Dennoch darf nicht übersehen werden, daß manche Motive, für den Eintritt in eine christliche Ordensgemeinschaft ebenso gelten wie für den in eine Sekte: die Suche nach enger tragender Gemeinschaft, nach Geborgenheit. Der Wille zur Hingabe an eine große Aufgabe; wohl auch der Wunsch, einer Lebenskrise zu entkommen. Was aber hier freier Wille und bleibende freie Entscheidung ist, bedeutet dort das unkontrollierbare Hineingeraten in eine ohne seelischen Zusammenbruch nicht lösbare bedingungslose Abhängigkeit.

Das Erkennen dieser Unterschiede kann auch dazu dienen, Mißbräuche und Unarten zu identifizieren, die selbst in Kirchengemeinden vorkommen können. Auch dadurch können Druck und Zwänge entstehen, sich möglichst unauffällig zu verhalten, um Sanktionen, weicher Art auch immer, zu entgehen.

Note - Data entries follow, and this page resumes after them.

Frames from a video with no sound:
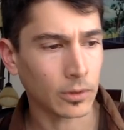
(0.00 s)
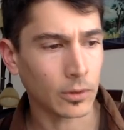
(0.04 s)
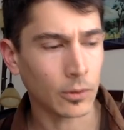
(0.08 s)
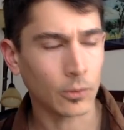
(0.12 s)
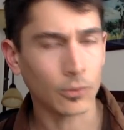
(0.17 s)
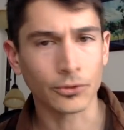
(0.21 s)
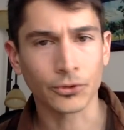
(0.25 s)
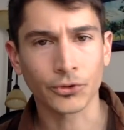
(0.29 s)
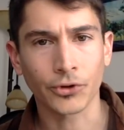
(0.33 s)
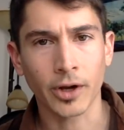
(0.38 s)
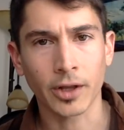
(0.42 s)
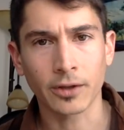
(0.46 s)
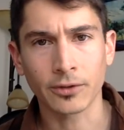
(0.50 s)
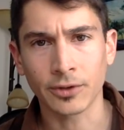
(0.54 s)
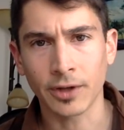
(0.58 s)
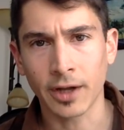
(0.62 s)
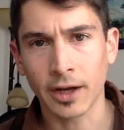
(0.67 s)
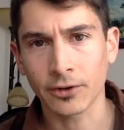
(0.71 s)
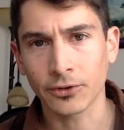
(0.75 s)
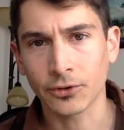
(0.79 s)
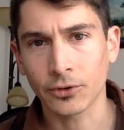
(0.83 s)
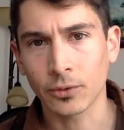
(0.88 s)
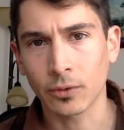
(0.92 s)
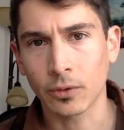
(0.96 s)
huge
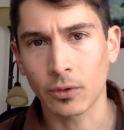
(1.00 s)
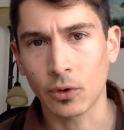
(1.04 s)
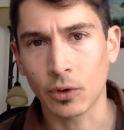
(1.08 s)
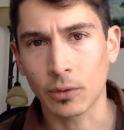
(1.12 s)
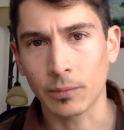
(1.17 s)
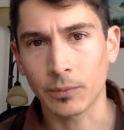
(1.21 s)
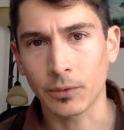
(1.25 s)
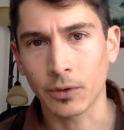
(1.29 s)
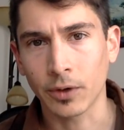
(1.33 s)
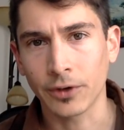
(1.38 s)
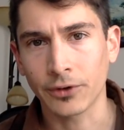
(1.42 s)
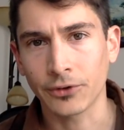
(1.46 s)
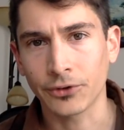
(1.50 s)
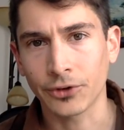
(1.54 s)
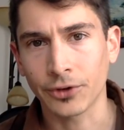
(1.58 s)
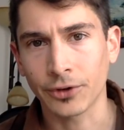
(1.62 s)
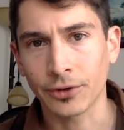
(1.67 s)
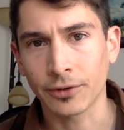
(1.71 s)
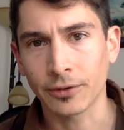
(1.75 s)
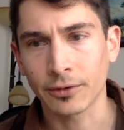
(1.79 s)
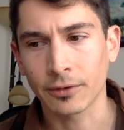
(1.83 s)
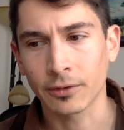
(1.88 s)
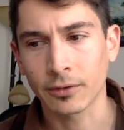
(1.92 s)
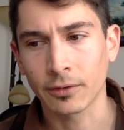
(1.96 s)
transnational
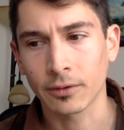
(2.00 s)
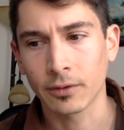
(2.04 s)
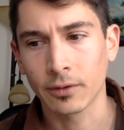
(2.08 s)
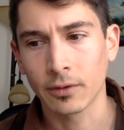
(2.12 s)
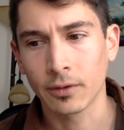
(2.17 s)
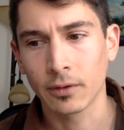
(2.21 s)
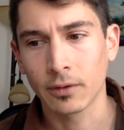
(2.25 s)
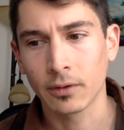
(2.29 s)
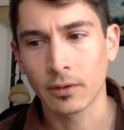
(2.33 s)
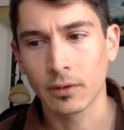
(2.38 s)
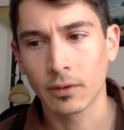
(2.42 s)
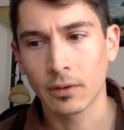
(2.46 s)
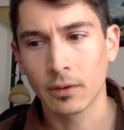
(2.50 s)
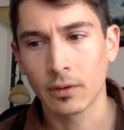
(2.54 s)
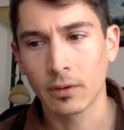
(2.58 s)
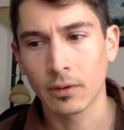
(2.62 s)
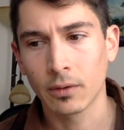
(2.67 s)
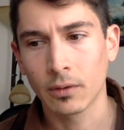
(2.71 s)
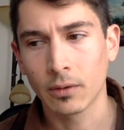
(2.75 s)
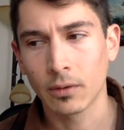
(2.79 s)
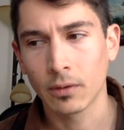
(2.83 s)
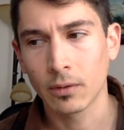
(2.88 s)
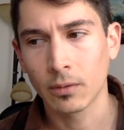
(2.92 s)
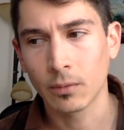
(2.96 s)
corporations
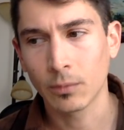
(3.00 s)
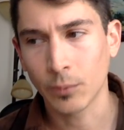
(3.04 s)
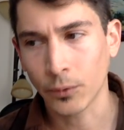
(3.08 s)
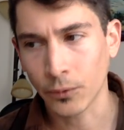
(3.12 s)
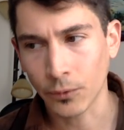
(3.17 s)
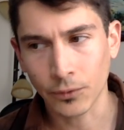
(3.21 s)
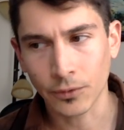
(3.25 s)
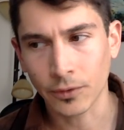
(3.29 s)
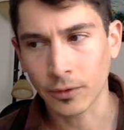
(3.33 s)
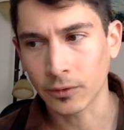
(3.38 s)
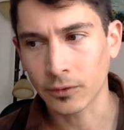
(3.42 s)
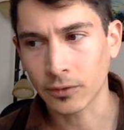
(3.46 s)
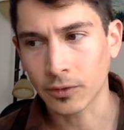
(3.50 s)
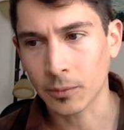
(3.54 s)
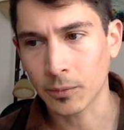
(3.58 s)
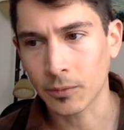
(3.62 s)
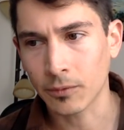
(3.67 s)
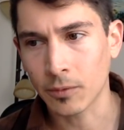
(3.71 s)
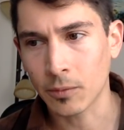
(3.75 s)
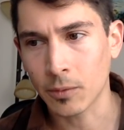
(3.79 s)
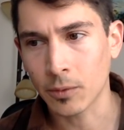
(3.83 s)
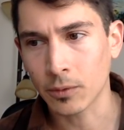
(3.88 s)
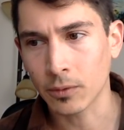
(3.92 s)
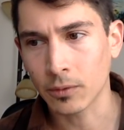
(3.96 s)
producing some
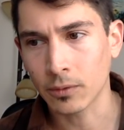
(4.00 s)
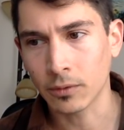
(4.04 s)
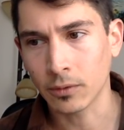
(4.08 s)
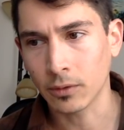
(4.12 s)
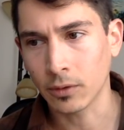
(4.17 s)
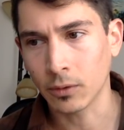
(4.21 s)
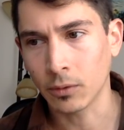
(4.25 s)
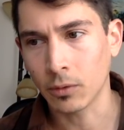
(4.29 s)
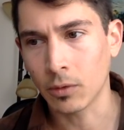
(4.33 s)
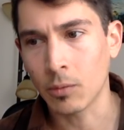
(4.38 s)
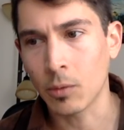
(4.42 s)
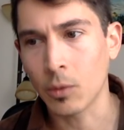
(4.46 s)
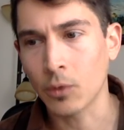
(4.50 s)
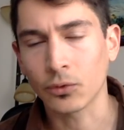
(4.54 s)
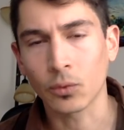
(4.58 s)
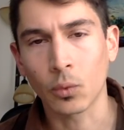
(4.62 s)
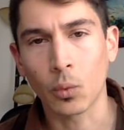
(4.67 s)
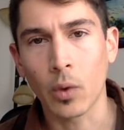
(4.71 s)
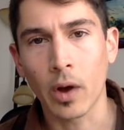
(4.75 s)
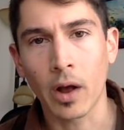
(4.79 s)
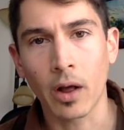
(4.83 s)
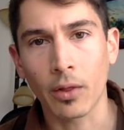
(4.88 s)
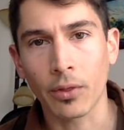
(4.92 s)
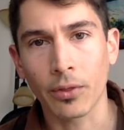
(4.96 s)
of the you know the most
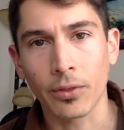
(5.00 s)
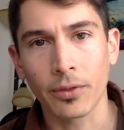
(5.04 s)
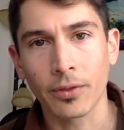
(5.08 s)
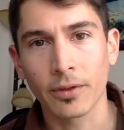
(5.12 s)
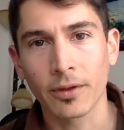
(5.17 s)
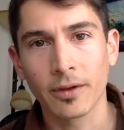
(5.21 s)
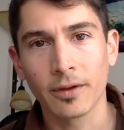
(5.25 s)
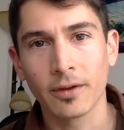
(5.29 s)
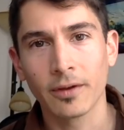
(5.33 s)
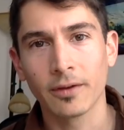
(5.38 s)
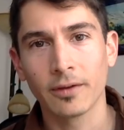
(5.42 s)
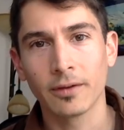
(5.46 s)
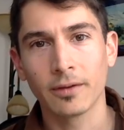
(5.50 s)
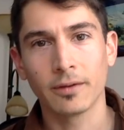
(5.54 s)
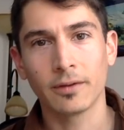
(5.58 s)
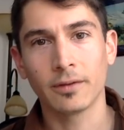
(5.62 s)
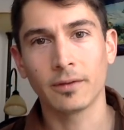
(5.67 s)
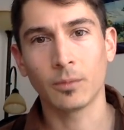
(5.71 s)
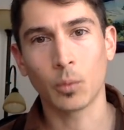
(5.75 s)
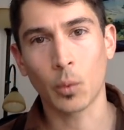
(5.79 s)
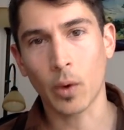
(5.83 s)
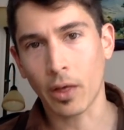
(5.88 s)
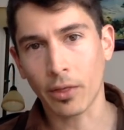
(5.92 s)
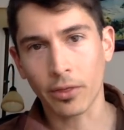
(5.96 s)
wealth
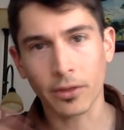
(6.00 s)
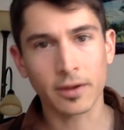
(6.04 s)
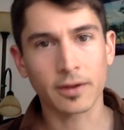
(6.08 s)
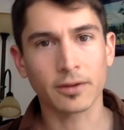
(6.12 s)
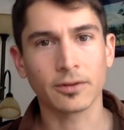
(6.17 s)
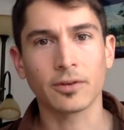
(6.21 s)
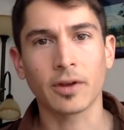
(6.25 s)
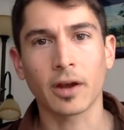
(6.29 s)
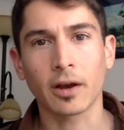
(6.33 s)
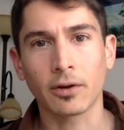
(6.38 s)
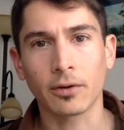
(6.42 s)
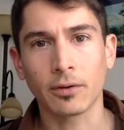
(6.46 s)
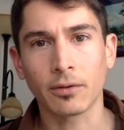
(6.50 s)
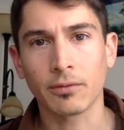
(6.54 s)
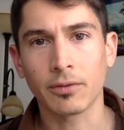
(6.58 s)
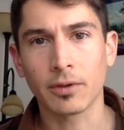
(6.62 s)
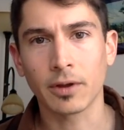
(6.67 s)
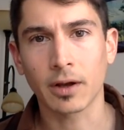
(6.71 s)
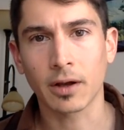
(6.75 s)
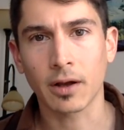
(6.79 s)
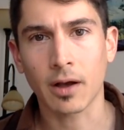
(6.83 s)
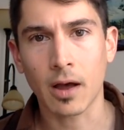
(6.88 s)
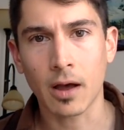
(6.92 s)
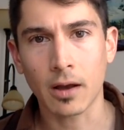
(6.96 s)
wealthiest sector of the
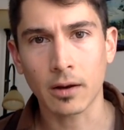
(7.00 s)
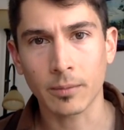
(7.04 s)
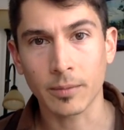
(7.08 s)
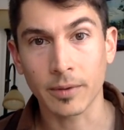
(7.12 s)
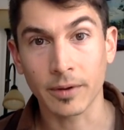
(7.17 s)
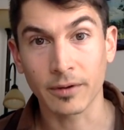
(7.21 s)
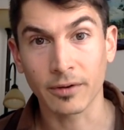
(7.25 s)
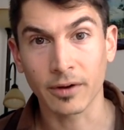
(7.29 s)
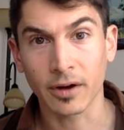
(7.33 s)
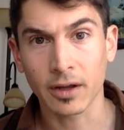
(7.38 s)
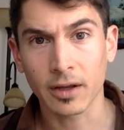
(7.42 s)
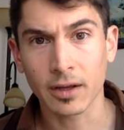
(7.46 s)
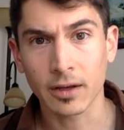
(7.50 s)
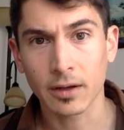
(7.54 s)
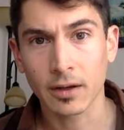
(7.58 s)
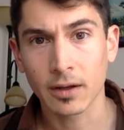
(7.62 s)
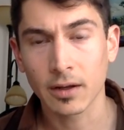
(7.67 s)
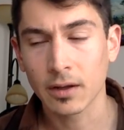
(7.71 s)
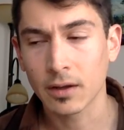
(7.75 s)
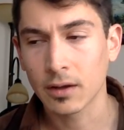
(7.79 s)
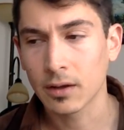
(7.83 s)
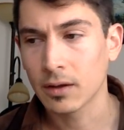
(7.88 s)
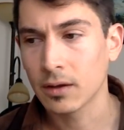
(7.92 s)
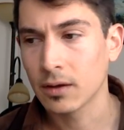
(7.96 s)
economy, right?
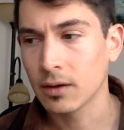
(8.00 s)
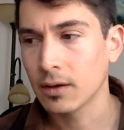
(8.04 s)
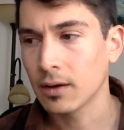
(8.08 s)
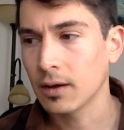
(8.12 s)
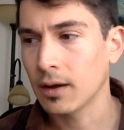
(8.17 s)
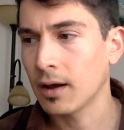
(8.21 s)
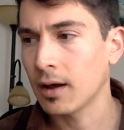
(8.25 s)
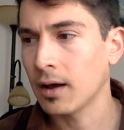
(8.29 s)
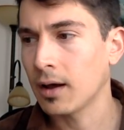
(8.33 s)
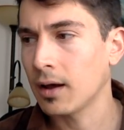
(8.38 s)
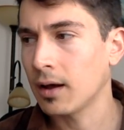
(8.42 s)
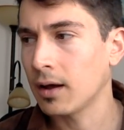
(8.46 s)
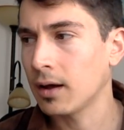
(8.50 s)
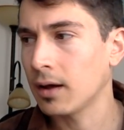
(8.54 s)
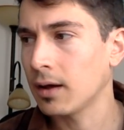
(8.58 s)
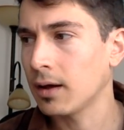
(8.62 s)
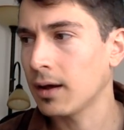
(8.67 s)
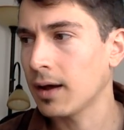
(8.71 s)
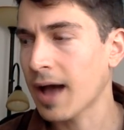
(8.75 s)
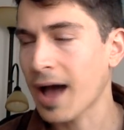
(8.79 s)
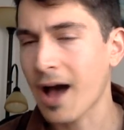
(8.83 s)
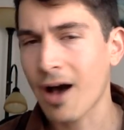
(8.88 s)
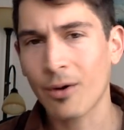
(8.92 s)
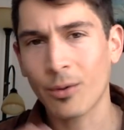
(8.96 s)
Uh,
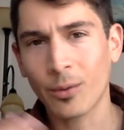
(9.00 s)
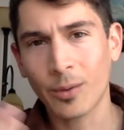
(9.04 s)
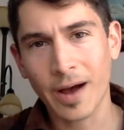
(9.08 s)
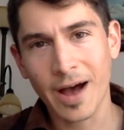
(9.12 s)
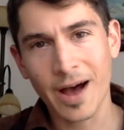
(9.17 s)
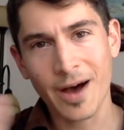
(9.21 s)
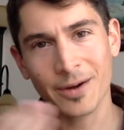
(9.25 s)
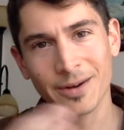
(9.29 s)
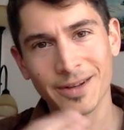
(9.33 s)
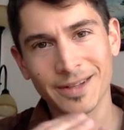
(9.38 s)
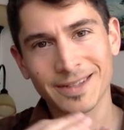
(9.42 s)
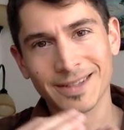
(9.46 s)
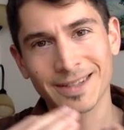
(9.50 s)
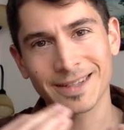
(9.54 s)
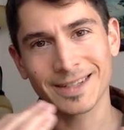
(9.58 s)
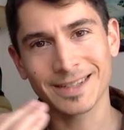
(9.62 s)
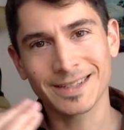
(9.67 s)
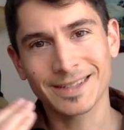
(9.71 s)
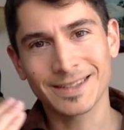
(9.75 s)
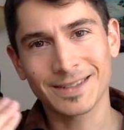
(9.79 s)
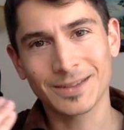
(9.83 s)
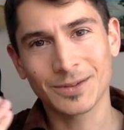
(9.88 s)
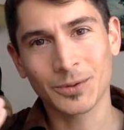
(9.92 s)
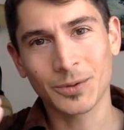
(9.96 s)
how how does
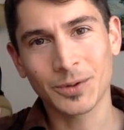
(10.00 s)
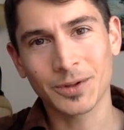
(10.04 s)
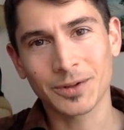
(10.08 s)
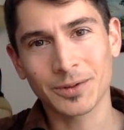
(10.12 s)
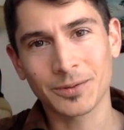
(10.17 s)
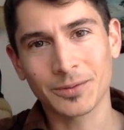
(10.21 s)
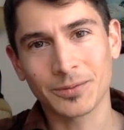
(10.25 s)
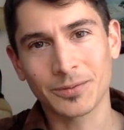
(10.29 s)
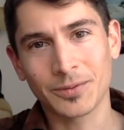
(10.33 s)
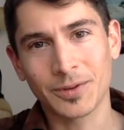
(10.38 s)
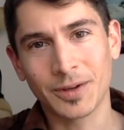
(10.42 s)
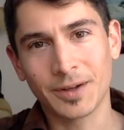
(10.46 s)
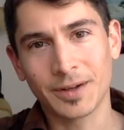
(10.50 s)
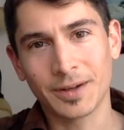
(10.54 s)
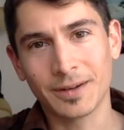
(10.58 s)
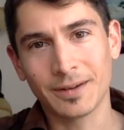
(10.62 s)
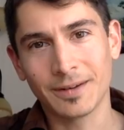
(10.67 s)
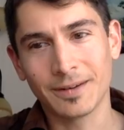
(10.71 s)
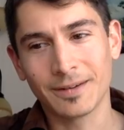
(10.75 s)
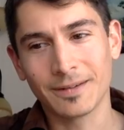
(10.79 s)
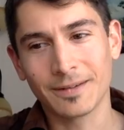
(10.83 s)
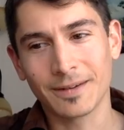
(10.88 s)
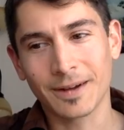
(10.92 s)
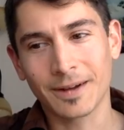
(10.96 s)
this sort of
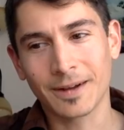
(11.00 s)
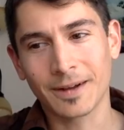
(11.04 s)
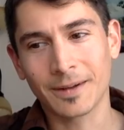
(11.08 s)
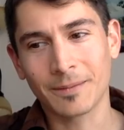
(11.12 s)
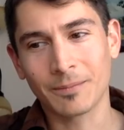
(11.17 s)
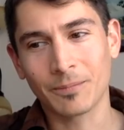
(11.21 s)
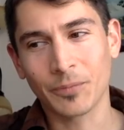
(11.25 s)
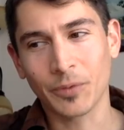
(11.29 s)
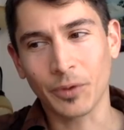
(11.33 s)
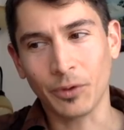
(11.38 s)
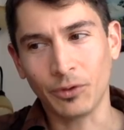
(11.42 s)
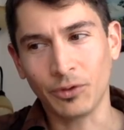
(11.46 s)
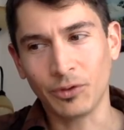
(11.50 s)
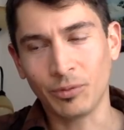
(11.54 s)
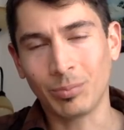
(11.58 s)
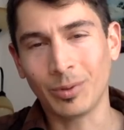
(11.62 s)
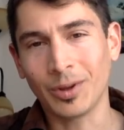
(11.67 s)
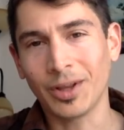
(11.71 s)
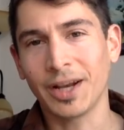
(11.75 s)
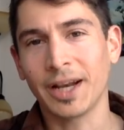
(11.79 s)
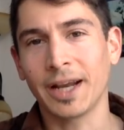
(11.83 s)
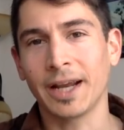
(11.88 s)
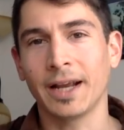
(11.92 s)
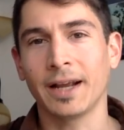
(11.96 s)
um,
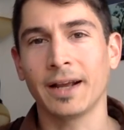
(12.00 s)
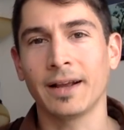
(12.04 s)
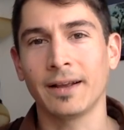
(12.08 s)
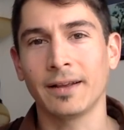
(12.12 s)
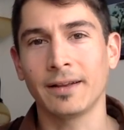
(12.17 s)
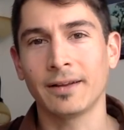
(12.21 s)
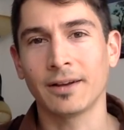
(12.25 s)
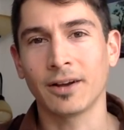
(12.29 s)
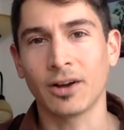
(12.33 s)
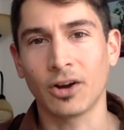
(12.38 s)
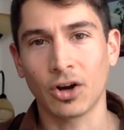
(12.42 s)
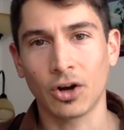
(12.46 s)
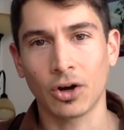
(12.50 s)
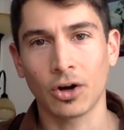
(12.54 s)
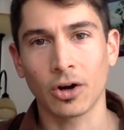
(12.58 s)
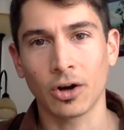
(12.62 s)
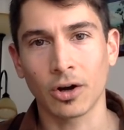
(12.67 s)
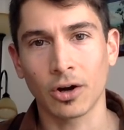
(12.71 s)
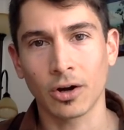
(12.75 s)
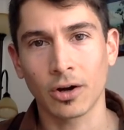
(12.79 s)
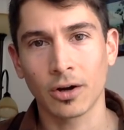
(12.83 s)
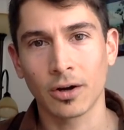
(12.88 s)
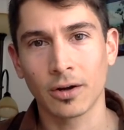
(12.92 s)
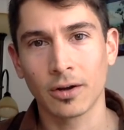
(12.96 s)
splitting
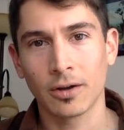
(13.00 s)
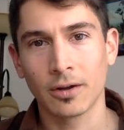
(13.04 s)
occur?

Als wesentlich wurde die Feststellung gesehen, daß die Kirche seit dem Mittelalter in Form und Leben gewaltige Veränderungen durchlaufen hat, so daß es als unfair bezeichnet werden muß (so Pfr. Nauhauser), wenn man die Sekten von heute mit der Kirche des Mittelalters vergleicht. Ein Vergleich muß die Kirchen von heute ins Auge fassen.